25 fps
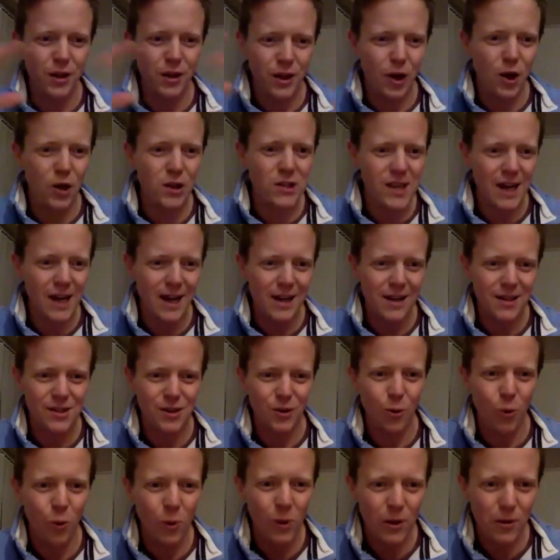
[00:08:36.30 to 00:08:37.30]
God's hands are
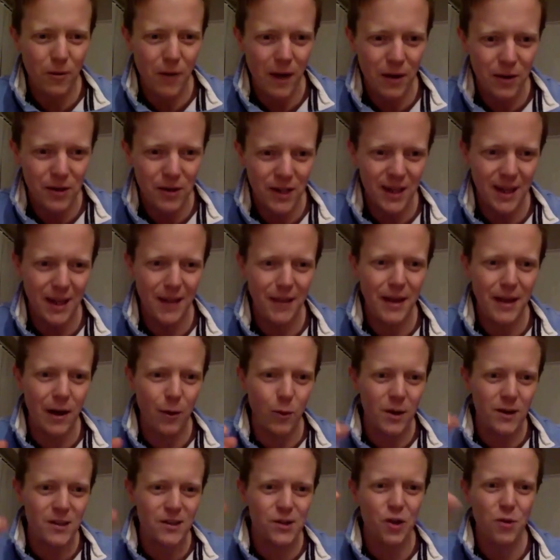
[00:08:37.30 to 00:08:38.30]
all around it. And now
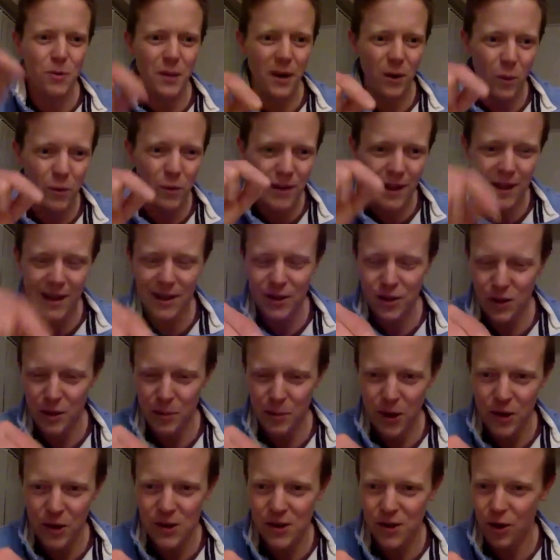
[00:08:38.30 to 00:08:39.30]
we're zooming, we've clicked on a
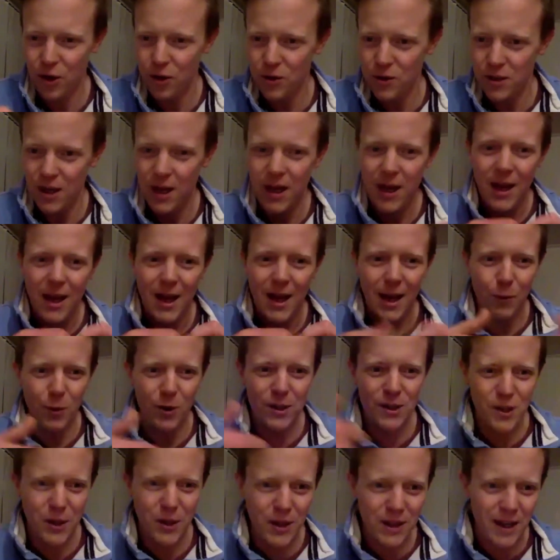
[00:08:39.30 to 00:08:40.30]
postcode and we're
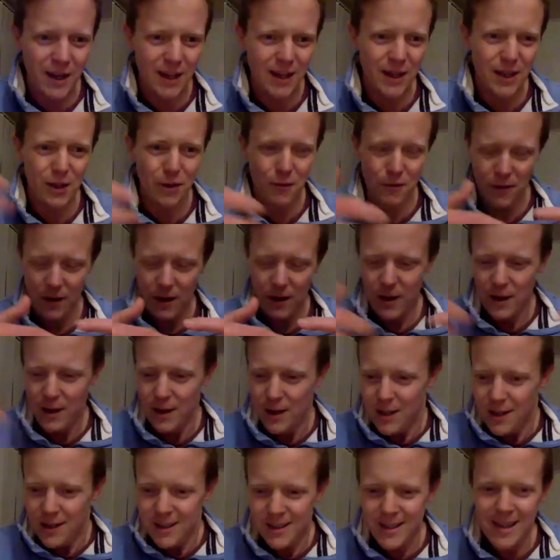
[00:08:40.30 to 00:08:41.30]
doing that kind of
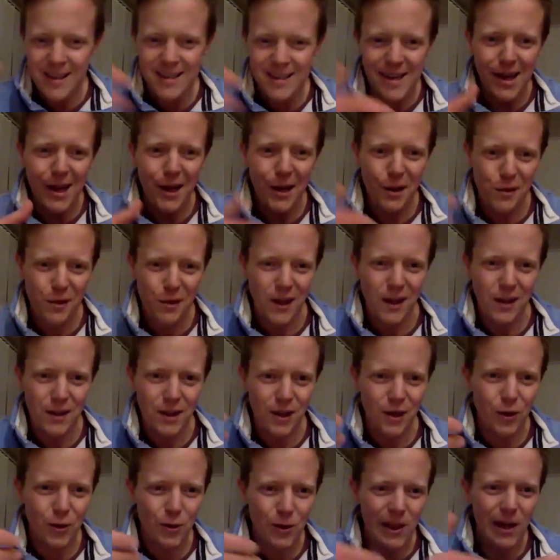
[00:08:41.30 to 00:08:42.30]
dizzying thing that
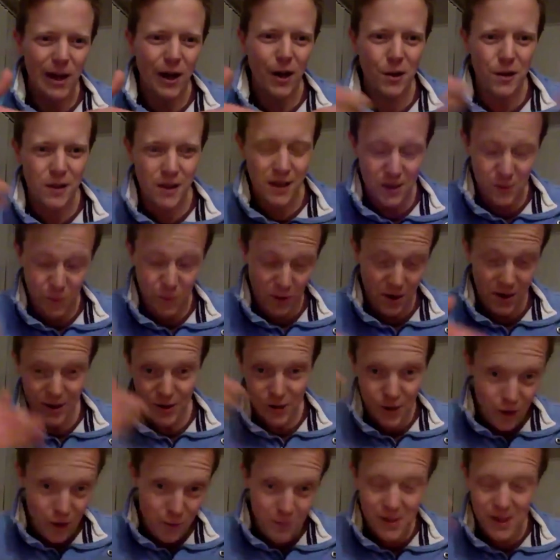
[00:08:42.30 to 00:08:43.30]
Google Earth does, where it
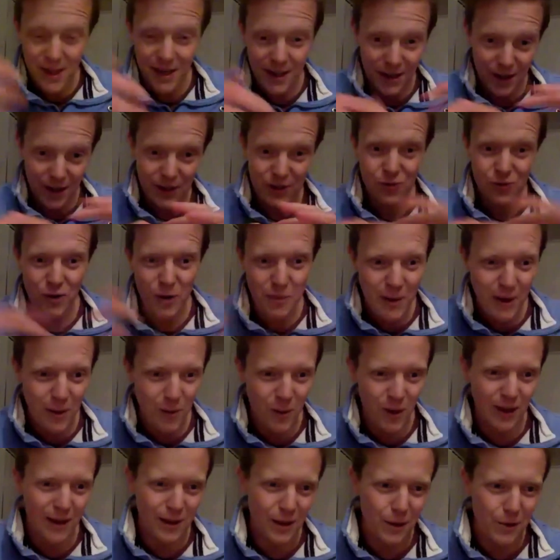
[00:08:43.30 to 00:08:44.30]
zooms in extremely
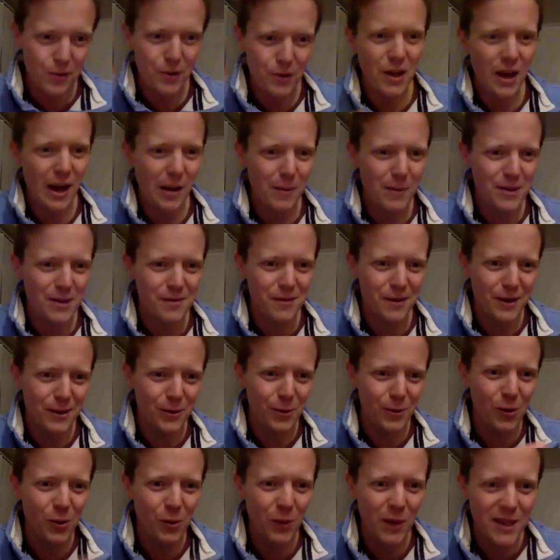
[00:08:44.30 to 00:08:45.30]
quickly through the atmosphere and
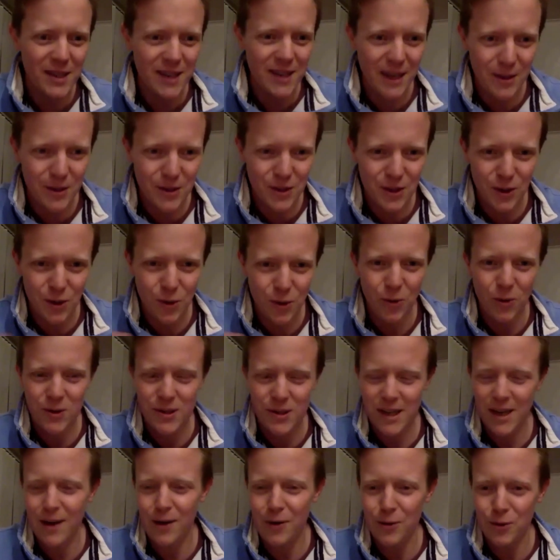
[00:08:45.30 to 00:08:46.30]
all the way down to your
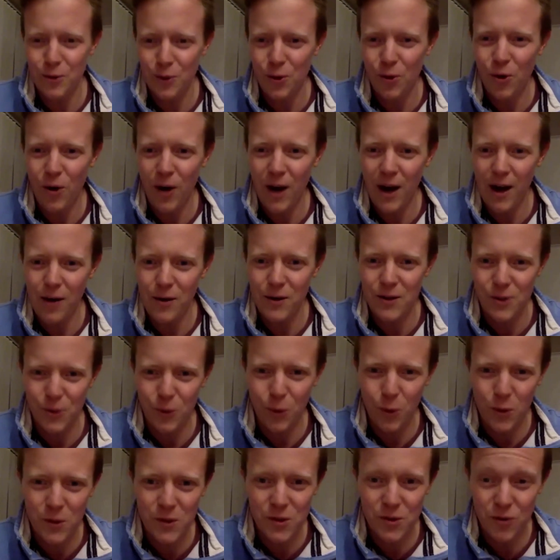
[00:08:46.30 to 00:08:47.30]
town or your house or
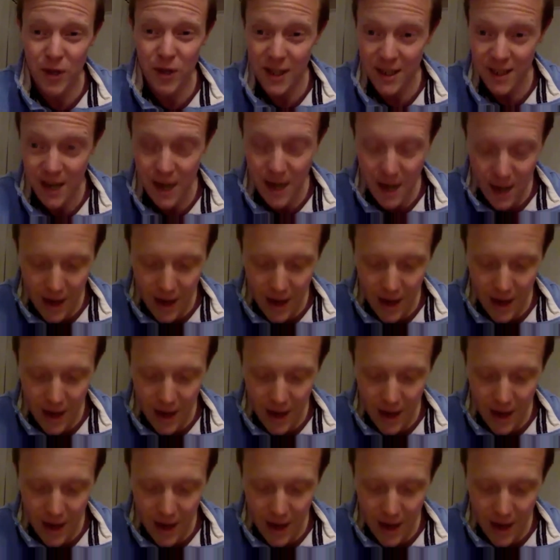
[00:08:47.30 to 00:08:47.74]
your street.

* Exercise directions *
When you copy the records above, keep every word exact but leave out the pictures.

* Output for this task *
25 fps
[00:08:36.30 to 00:08:37.30]
God's hands are
[00:08:37.30 to 00:08:38.30]
all around it. And now
[00:08:38.30 to 00:08:39.30]
we're zooming, we've clicked on a
[00:08:39.30 to 00:08:40.30]
postcode and we're
[00:08:40.30 to 00:08:41.30]
doing that kind of
[00:08:41.30 to 00:08:42.30]
dizzying thing that
[00:08:42.30 to 00:08:43.30]
Google Earth does, where it
[00:08:43.30 to 00:08:44.30]
zooms in extremely
[00:08:44.30 to 00:08:45.30]
quickly through the atmosphere and
[00:08:45.30 to 00:08:46.30]
all the way down to your
[00:08:46.30 to 00:08:47.30]
town or your house or
[00:08:47.30 to 00:08:47.74]
your street.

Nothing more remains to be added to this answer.